L’arbre respiratoire en question

Ce que les chercheurs ont découvert est bien surprenant : environ 16 % des gens présentent une section de voies aériennes excédentaire dans les poumons, et 6 % ont une section manquante, alors que 4 % affichent une combinaison de variantes ou une configuration différente.

Ainsi, pour le quart de la population adulte, les voies aériennes centrales, qui se formeraient en bas âge, présentent une configuration atypique, associée à une prévalence accrue de MPOC chez les adultes plus âgés.

Benjamin Smith

Une autre observation intéressante : l’une de ces variations est associée à la MPOC chez les fumeurs et les non-fumeurs, alors que l’autre, seulement chez les fumeurs

« Nous avons été très surpris d’observer autant de variations dans la partie supérieure des voies aériennes des poumons », explique le médecin et chercheur R. Graham Barr, de l'Université Columbia.

Des risques plus élevés

Les personnes qui présentent une section de voies aériennes excédentaire, le risque de MPOC est 40 % plus élevé que chez celles dont l’anatomie des poumons est normale.

Les personnes dont une section de voies aériennes est manquante risquent presque deux fois plus d’être atteintes de MPOC que les autres, mais seulement en cas d’antécédents de tabagisme.

Ces conclusions ont été vérifiées dans le cadre d’une seconde étude menée chez près de 3000 patients atteints ou non de MPOC.

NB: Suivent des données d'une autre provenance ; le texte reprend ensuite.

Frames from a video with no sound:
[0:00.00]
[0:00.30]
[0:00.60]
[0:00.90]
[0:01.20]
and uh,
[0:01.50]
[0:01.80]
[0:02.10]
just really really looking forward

D’autres travaux permettront de confirmer si des interventions préventives ou thérapeutiques fondées sur la présence de telles variations de l’arbre respiratoire pourraient améliorer l’issue du traitement.

L’abandon du tabac, meilleur allié

Par ailleurs, cette recherche a également permis de déceler une variation des voies aériennes fréquente parmi les membres d’une même famille et qui est associée à un risque accru de MPOC chez les non-fumeurs. Celle-ci pourrait être attribuable à un facteur génétique.

Ce ne sont pas tous les fumeurs qui présentent une MPOC, et jusqu’à 25 % des personnes atteintes n’ont jamais fumé. En outre, la prévalence de la maladie ne diminue pas aussi vite que la baisse du nombre de fumeurs.

R. Graham Barr, de l'Université Columbia

Les auteurs de cette étude publiée dans les annales de l’académie américaine des sciences (Nouvelle fenêtre) (PNAS) rappellent que, peu importe les nouvelles découvertes, l’abandon du tabac demeure le meilleur remède à la MPOC.